Mme des Lourdines se tenait immobile, invisible, dans son encoignure.

« Timothée, risqua-t-elle enfin, craintivement, Bourasseau, le marchand de bois, est venu ce soir pour acheter l’ormeau que nous avons abattu… vous n’étiez pas là… je n’ai pas fait le marché…

– Vous avez eu tort, Émilie.

– Pourquoi cela ?… Voici l’hiver, Timothée, et nous n’avons pas trop de bois… »

Un silence.

« Nous avons plus besoin d’argent que de bois de chauffage ! »

Un silence suivit encore.

« D’argent ? reprit Mme des Lourdines dont la voix parut sortir de sa fausse gorge.

– Oui, Émilie. »

Et ils se turent de nouveau.

« Timothée ! éclata-t-elle soudain…, que veut dire tout cela ?… Il y a quelque chose !… vous me cachez quelque chose de grave !… J’ai compris, je le sens !… il s’agit d’argent !… Timothée ? »

Elle grelottait.

Il ne répondit rien ; il tremblait aussi.

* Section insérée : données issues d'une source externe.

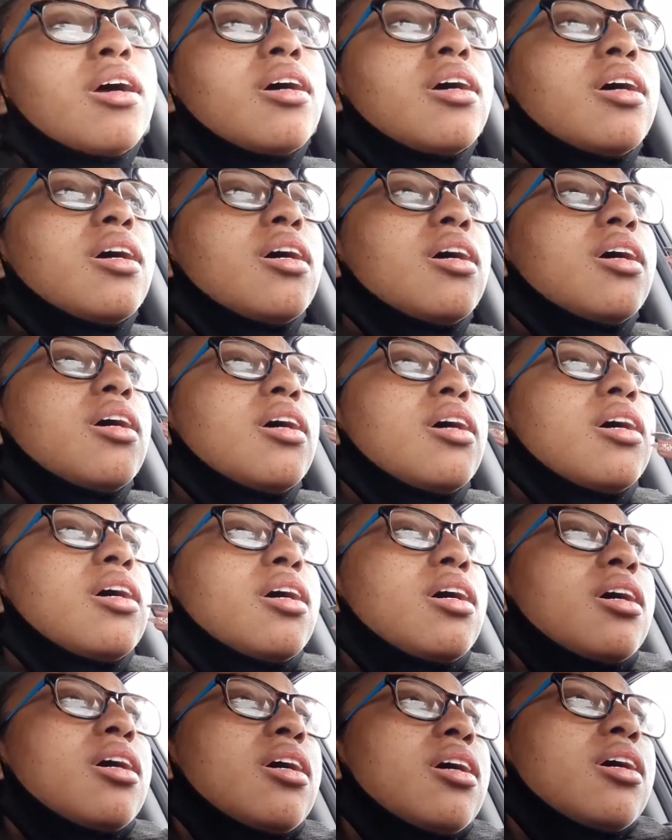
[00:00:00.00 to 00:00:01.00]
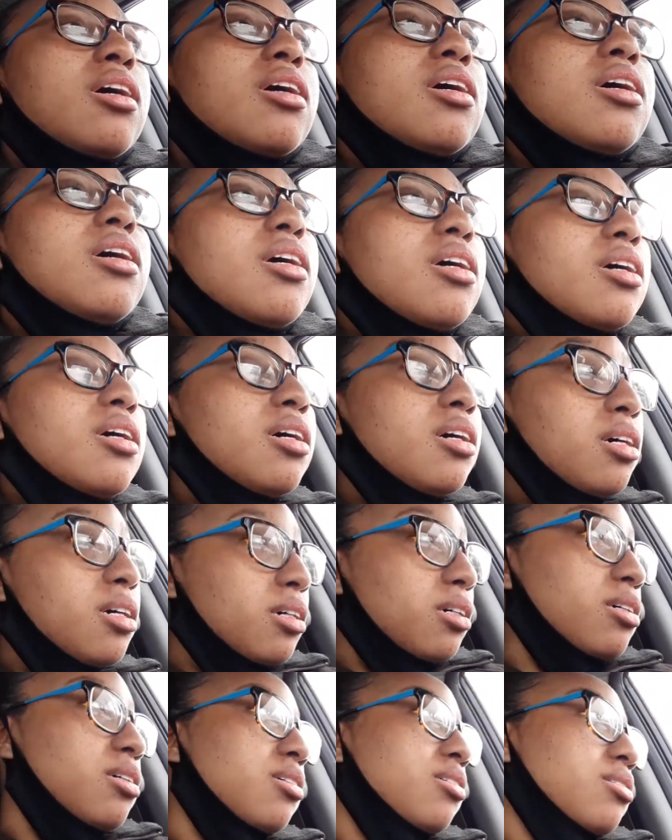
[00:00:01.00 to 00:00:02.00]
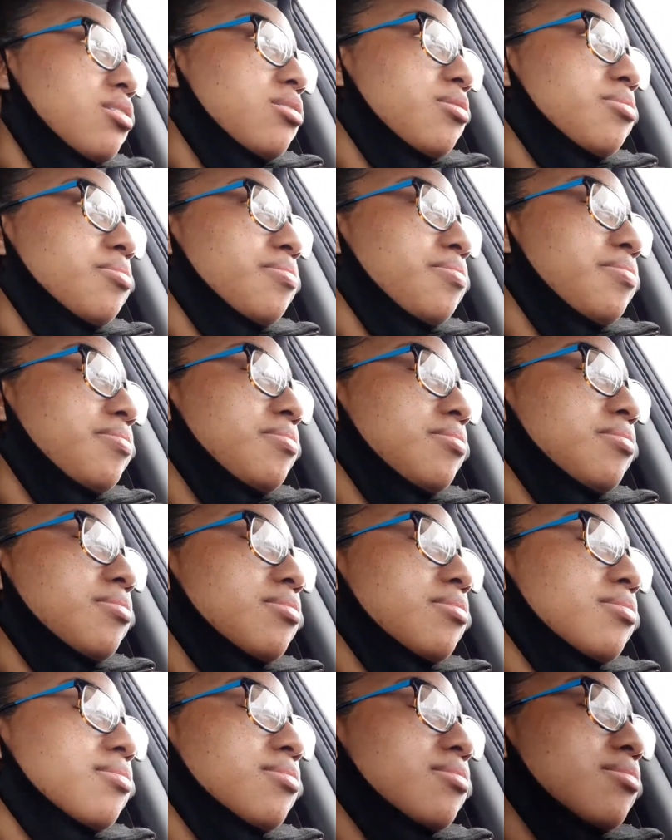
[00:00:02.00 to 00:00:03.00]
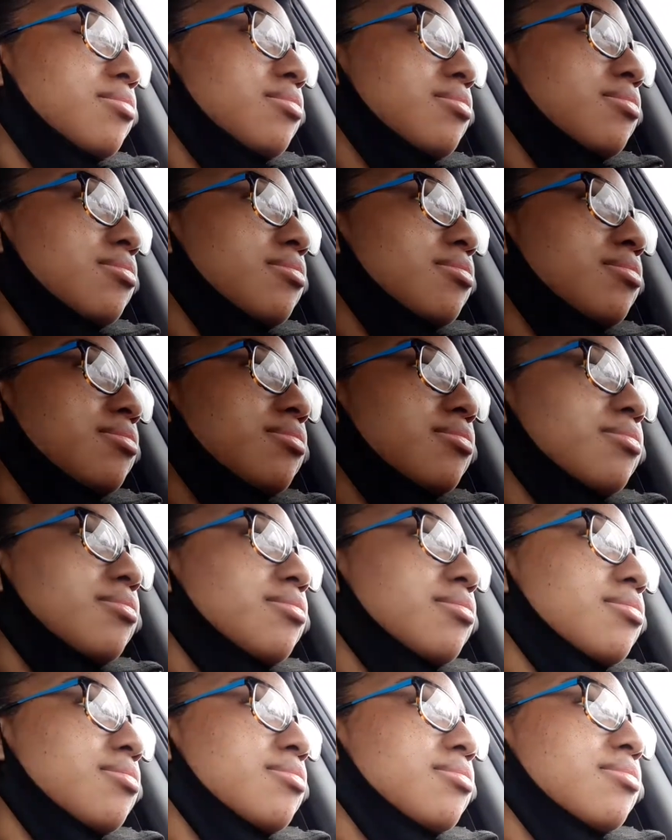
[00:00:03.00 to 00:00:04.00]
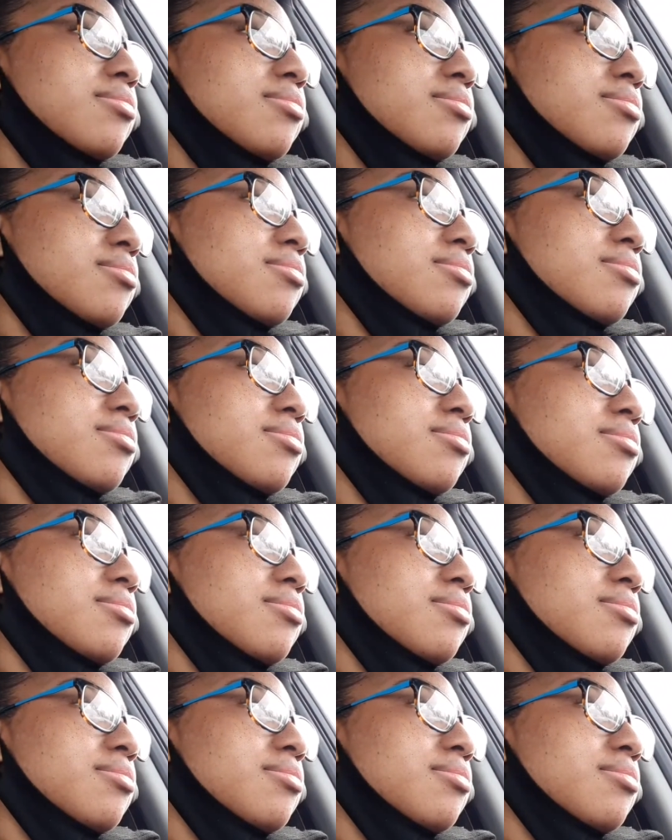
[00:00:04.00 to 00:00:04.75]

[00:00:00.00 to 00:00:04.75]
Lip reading: (silence)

« Nous avons perdu de l’argent !… quoi ?… dites, de grâce !… Mais c’est impossible ! »

Il ne répondait toujours rien. Il voulait parler, il ne pouvait pas. Alors il se leva et se dirigea vers elle.

En le voyant venir, elle jeta : « Nous sommes ruinés !

– Non !… non !… dit-il, en s’emparant de ses mains, qui étaient glacées, nous ne sommes pas ruinés !… écoutez-moi !… écoutez-moi, Émilie !

– Nous sommes ruinés !… Je le sens !… Je veux le savoir… Je serai forte ! persistait-elle, en cherchant à se dégager.

– Non !… non !… » Mais c’était, malgré lui, un « non » accablé, ténébreux.

« Mais comment ?… comment ?… » poursuivit-elle, haletante.

Face à face, ils se voyaient à peine.

« Pour l’amour de Dieu, écoutez-moi, Émilie !

– Ah !… » s’apaisa-t-elle tout à coup ; et, d’une voix moribonde, tandis que son regard s’hallucinait, voyait dans la chambre apparaître quelque chose : « Anthime ! » murmura-t-elle.

Sans rien dire, il lui pressa les mains plus fort ; sur quoi elle jeta un grand cri déchirant :

« C’est Anthime ! »

Et elle s’affaissa.


Quand les domestiques furent accourus, il fallut la délacer et la porter sur son lit.